Google's PageSpeed Insights optimized scoring criteria
In addition to the parameters I just mentioned above, Google relies on 22 other criteria to optimize the score for your website (12 more criteria compared to the previous 10):
- Reduce server response times (TTFB) : Determine when your server sends feedback.
- User Timing Marks and Measures : Consider designing your application with the User Timing API to measure the actual performance of the user.
- Minimize Critical Requests Depth : Shows you which resources are loaded with high priority. Consider decreasing the length of the string, reducing the resource's download size, or delaying the download of unneeded resources to improve page load time.

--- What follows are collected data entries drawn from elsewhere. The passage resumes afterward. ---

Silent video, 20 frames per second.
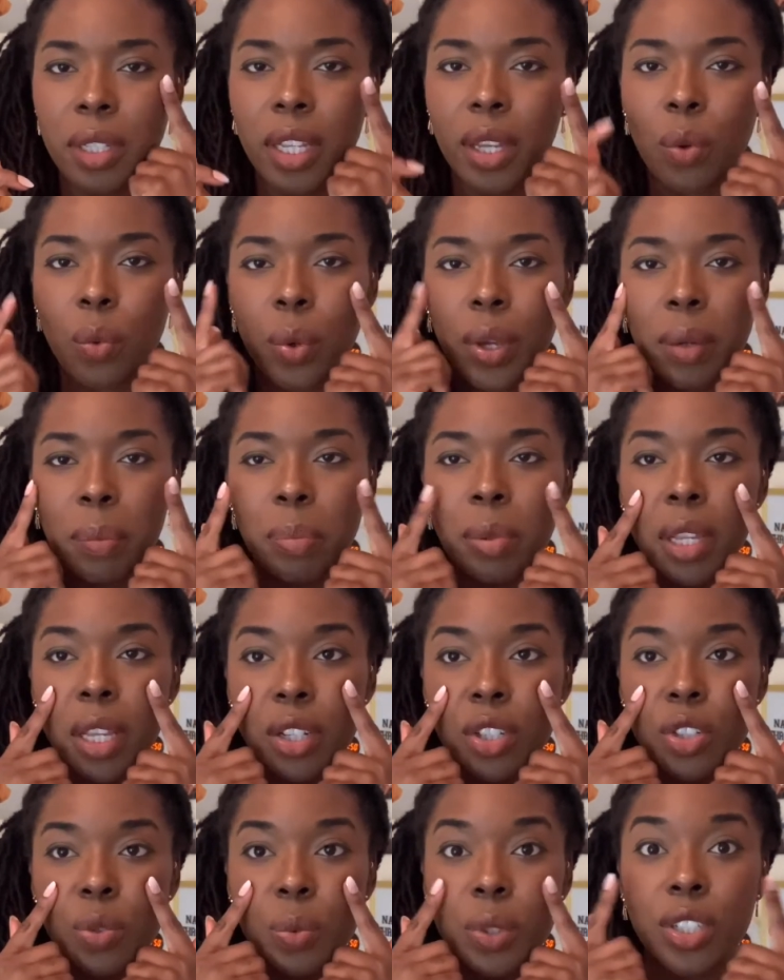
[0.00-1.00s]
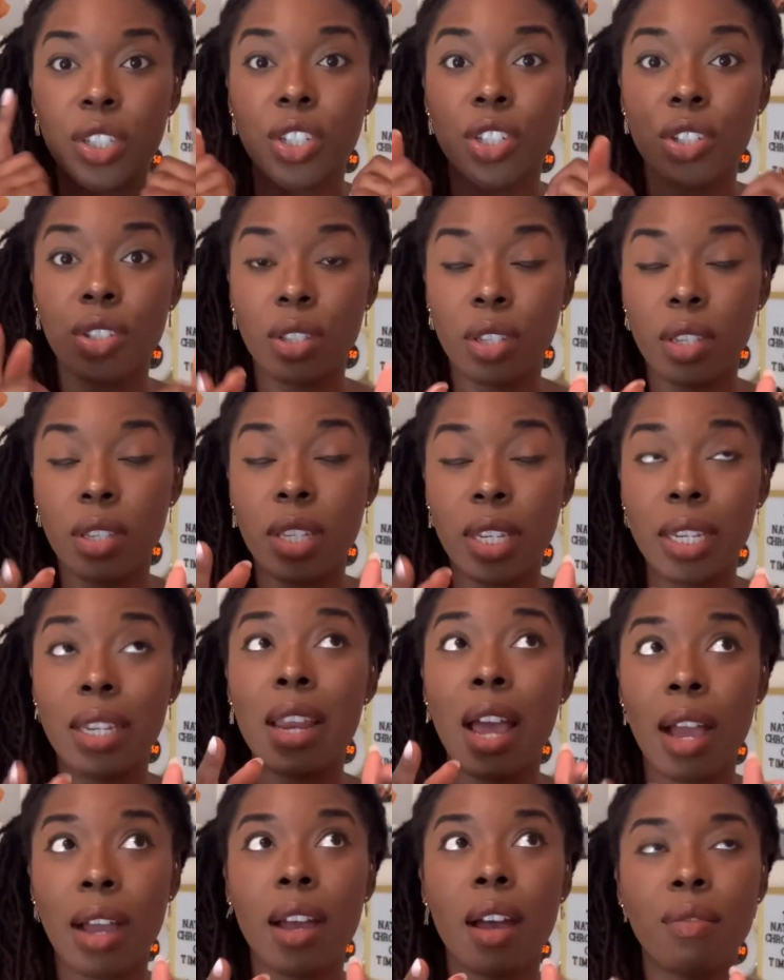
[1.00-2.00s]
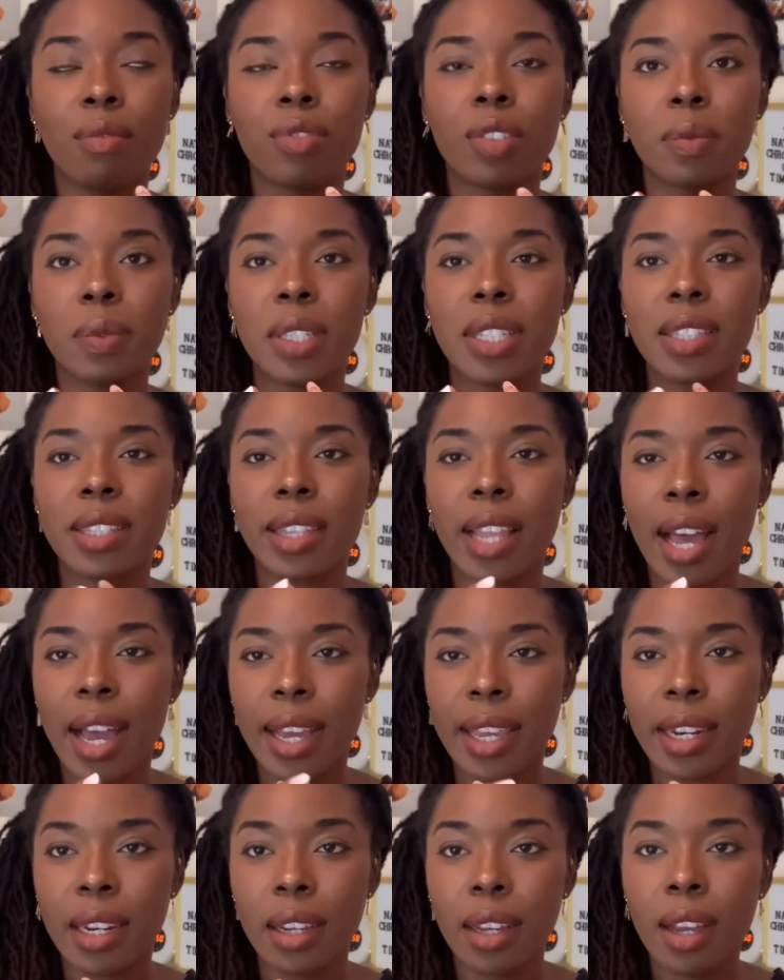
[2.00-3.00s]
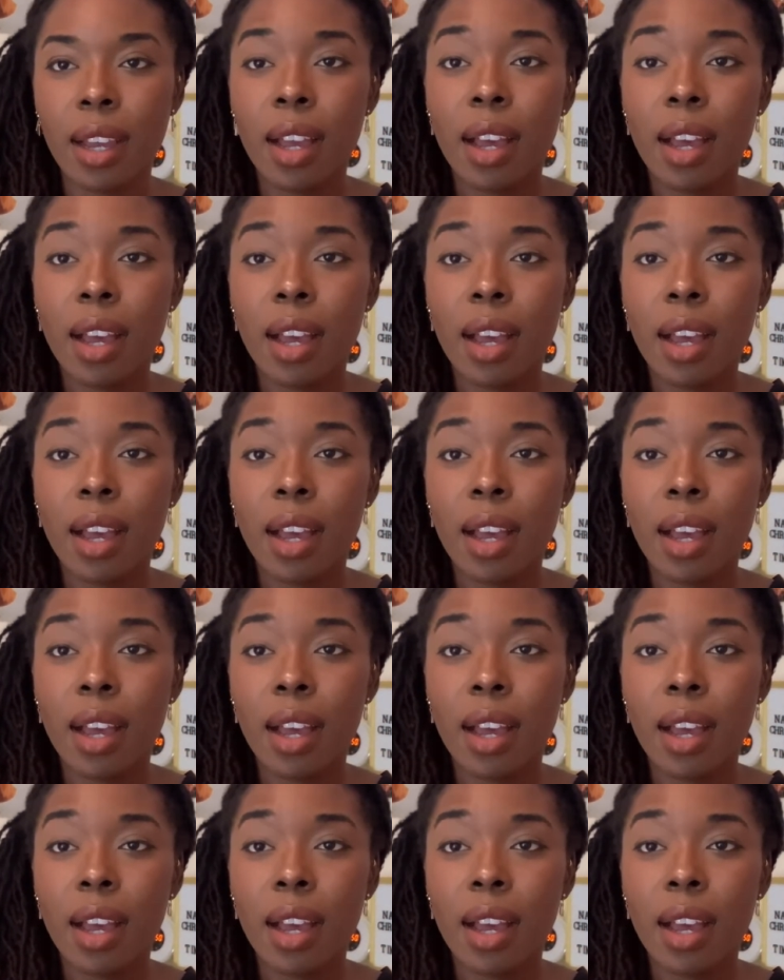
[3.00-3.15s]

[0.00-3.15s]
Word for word: liquid blush, which just did not come from this line.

- Eliminate render-blocking resources : remove resources such as CSS, JS, Web Fonts ... block content display.
- Properly sized images : Use images of the right size to save mobile data and improve load time.
- Defer offscreen images : Consider shutting down the idle screen and the hidden image after all important resources have been downloaded to reduce the interaction time.

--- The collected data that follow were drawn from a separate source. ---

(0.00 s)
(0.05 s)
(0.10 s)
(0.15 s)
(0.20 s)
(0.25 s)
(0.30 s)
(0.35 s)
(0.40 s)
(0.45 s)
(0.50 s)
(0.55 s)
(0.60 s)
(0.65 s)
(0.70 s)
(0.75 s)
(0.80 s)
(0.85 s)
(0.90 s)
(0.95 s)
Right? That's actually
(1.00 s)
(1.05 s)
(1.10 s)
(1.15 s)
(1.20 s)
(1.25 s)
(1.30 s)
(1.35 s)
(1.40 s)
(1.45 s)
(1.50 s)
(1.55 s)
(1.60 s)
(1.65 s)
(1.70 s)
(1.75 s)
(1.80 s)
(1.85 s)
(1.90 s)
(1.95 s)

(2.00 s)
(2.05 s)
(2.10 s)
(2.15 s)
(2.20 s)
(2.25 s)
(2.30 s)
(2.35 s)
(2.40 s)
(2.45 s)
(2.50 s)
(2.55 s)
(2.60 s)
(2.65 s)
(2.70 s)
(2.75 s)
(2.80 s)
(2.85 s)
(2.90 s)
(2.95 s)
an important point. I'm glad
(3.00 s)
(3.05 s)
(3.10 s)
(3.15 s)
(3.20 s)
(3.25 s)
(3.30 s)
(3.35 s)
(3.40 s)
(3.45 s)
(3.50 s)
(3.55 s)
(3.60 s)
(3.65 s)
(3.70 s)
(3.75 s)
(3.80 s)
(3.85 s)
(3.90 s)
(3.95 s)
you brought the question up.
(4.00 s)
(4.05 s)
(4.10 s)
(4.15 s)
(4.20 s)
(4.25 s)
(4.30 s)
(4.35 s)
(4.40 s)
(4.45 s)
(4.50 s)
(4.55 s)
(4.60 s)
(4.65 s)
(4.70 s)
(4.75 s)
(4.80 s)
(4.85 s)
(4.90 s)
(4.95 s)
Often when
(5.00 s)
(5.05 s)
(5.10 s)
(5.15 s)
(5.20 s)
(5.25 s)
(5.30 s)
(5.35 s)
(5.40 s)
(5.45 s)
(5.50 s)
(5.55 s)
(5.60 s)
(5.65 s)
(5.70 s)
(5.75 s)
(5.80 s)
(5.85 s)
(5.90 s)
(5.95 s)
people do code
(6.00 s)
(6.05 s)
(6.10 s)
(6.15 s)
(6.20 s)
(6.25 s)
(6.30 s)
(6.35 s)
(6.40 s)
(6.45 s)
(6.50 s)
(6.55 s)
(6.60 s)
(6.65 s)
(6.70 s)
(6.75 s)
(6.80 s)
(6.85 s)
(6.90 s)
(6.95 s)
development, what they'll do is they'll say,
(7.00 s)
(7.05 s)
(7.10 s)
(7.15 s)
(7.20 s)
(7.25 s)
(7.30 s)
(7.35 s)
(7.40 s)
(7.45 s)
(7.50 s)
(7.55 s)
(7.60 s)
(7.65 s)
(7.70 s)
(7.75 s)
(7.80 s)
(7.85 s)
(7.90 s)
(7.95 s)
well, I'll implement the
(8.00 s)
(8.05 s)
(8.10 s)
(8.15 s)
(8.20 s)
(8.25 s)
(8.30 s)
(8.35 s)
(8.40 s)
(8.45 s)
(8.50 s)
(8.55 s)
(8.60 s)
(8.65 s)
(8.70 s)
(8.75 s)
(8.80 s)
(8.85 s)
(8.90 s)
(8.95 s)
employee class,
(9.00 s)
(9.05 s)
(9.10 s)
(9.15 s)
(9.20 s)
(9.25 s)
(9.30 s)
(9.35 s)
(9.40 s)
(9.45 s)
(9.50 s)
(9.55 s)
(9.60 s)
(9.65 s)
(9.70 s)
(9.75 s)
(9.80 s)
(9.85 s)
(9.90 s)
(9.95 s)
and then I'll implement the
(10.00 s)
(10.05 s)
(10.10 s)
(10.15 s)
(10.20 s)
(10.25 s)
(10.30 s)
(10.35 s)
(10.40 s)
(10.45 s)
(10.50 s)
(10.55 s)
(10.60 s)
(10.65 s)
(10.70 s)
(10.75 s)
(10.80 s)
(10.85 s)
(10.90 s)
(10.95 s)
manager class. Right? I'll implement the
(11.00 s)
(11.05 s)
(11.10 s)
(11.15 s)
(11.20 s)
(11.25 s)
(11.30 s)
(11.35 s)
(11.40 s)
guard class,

- Minify CSS : compress and reduce the size of CSS files.
- Minify JavaScript : compress and reduce the size of JS files.
- Defer unused CSS : delay loading CSS files not really needed.
- Efficiently encode images : compress and optimize images efficiently.
- Serve in next-gen formats images : use formats such as JPEG 2000 images, JPEG XR and WebP often capable of better compression PNG or JPEG, help downloading faster and consumes less data more portable.
- Enable text compression : Text- based resources must be compressed using data compression (gzip, deflate, or brotli) to minimize the size of the file.
- Preconnect to required origins : use techniques
preconnect
anddns-prefetch
to establish initial connections for important third-party resources (resources loaded from external servers). - Avoid multiple page redirects : avoiding redirects will create a delay that should not be there before the page can be loaded.
- Preload key requests : Use this
<link rel=preload>
to favorably fetch resources that will be used later, while loading the page. - Use video formats for animated content: Large GIF images are not effective in delivering dynamic content. Consider using MPEG4 / WebM video for animation and PNG / WebP for still images (instead of GIF) to save mobile data.
- Avoids enormous network payloads : reduce page-size to save mobile data and reduce page load time.
- Uses Efficient cache policy on static assets : establishing long-time data cache can speed up repeat visitors to your website.
- Avoids an excessive DOM size : The recommended browser engineering site should contain less than 1,500 DOM nodes. The optimum tree depth is less than 32 elements and less than 60 children / mother. A large DOM can increase memory usage, cause longer style calculations, and produce costly layout drawings.
- JavaScript execution time : reduce parsing time, compile and execute JS. You can see that providing JS files with smaller payloads will help.
- Minimizes main-thread work : reduces parsing time, compiles and executes JS. You can see that providing JS files with smaller payloads will help.
- All text Remains visible khi webfont loads : Take advantage of the CSS font-display to ensure the text displayed to users while webfont loading.
So, getting high scores with Google PageSpeed Insights will not be as easy as before. How many GPIs does your website get after this update? Please share it with us in the comment box below.